For safe printf-style formatting, check out Boost.Format. It can output to strings and streams.
I too wanted everything to be a member function, but I'm now starting to see the light. UML and doxygen are always pressuring me to put functions inside of classes, because I was brainwashed by the idea that C++ API == class hierarchy.
If the scope of the string isn't the same as the StringBox you can get segfaults:
StringBox foo() {
string s("abc");
return StringBox(s);
}
At least prevent object copying by declaring the assignment operator and copy ctor private:
class StringBox {
//...
private:
void operator=(const StringBox&);
StringBox(const StringBox&);
};
EDIT: regarding API, in order to prevent surprises I would make the StringBox own its copy of the string. I can think fo 2 ways to do this:
Copy the string to a member (not a reference), get the result later - also as a copy
Access your string through a reference-counting smart pointer like std::tr1::shared_ptr or boost:shared_ptr, to prevent extra copying
The problem with loose functions is that they're loose functions.
I would bet money that most of you have created a function that was already provided by the STL because you simply didn't know the STL function existed, or that it could do what you were trying to accomplish.
It's a fairly punishing design, especially for new users. (The STL gets new additions too, further adding to the problem.)
Google: C++ to string
How many results mention: std::to_string
I'm just as likely to find some ancient C method, or some homemade version, as I am to find the STL version of any given function.

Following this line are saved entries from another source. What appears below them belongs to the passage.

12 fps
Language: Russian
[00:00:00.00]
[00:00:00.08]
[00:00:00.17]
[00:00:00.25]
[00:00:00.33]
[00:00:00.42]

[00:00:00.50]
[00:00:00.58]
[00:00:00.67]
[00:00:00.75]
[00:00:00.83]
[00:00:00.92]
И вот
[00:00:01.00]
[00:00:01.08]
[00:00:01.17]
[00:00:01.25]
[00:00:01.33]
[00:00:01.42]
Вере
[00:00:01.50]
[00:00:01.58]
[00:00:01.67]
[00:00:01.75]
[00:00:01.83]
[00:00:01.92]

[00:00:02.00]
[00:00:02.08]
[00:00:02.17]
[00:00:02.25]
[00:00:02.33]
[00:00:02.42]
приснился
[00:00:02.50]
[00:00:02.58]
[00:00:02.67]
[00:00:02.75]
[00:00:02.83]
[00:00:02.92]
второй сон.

I much prefer member methods because you don't have to struggle to find them, and you don't need to worry about finding old deprecated versions, etc,. (ie, string.SomeMethod, is pretty much guaranteed to be the method you should be using, and it gives you something concrete to Google for.)

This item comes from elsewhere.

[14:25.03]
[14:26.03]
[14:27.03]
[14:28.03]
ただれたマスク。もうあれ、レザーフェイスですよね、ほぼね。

C# style extension methods would be a good solution.
They're loose functions.
They show up as member functions via intellisense.
This should allow everyone to do exactly what they want.
It seems like it could be accomplished in the IDE itself, rather than requiring any language changes.
Basically, if the interpreter hits some call to a member that doesn't exist, it can check headers for matching loose functions, and dynamically fix it up before passing it on to the compiler.
Something similar could be done when it's loading up the intellisense data.
I have no idea how this could be worked for existing functions, no massive change like this should be taken lightly, but, for new functions using a new syntax, it shouldn't be a problem.
namespace StringExt
{
std::string MyFunc(this std::string source);
}
That can be used by itself, or as a member of std::string, and the IDE can handle all the grunt work.
Of course, this still leaves the problem of methods being spread out over various headers, which could be solved in various ways.
Some sort of extension header: string_ext which could include common methods.
Hmm....
That's a tougher issue to solve without causing issues...
If you want to extend the methods available to act on string, I would extend it by creating a class that has static methods that take the standard string as a parameter.
That way, people are free to use your utilities, but don't need to change the signatures of their functions to take a new class.
This breaks the object-oriented model a little, but makes the code much more robust - i.e. if you change your string class, then it doesn't have as much impact on other code.
Follow the recommended guidelines, they are there for a reason :)
The best way is to use templated free functions. The next best is private inheritance struct extended_str : private string, which happens to get easier in C++0x by the way as you can using constructors. Private inheritance is too much trouble and too risky just to add some algorithms. What you are doing is too risky for anything.
You've just introduced a nontrivial data structure to accomplish a change in code punctuation. You have to manually create and destroy a Box for each string, and you still need to distinguish your methods from the native ones. You will quickly get tired of this convention.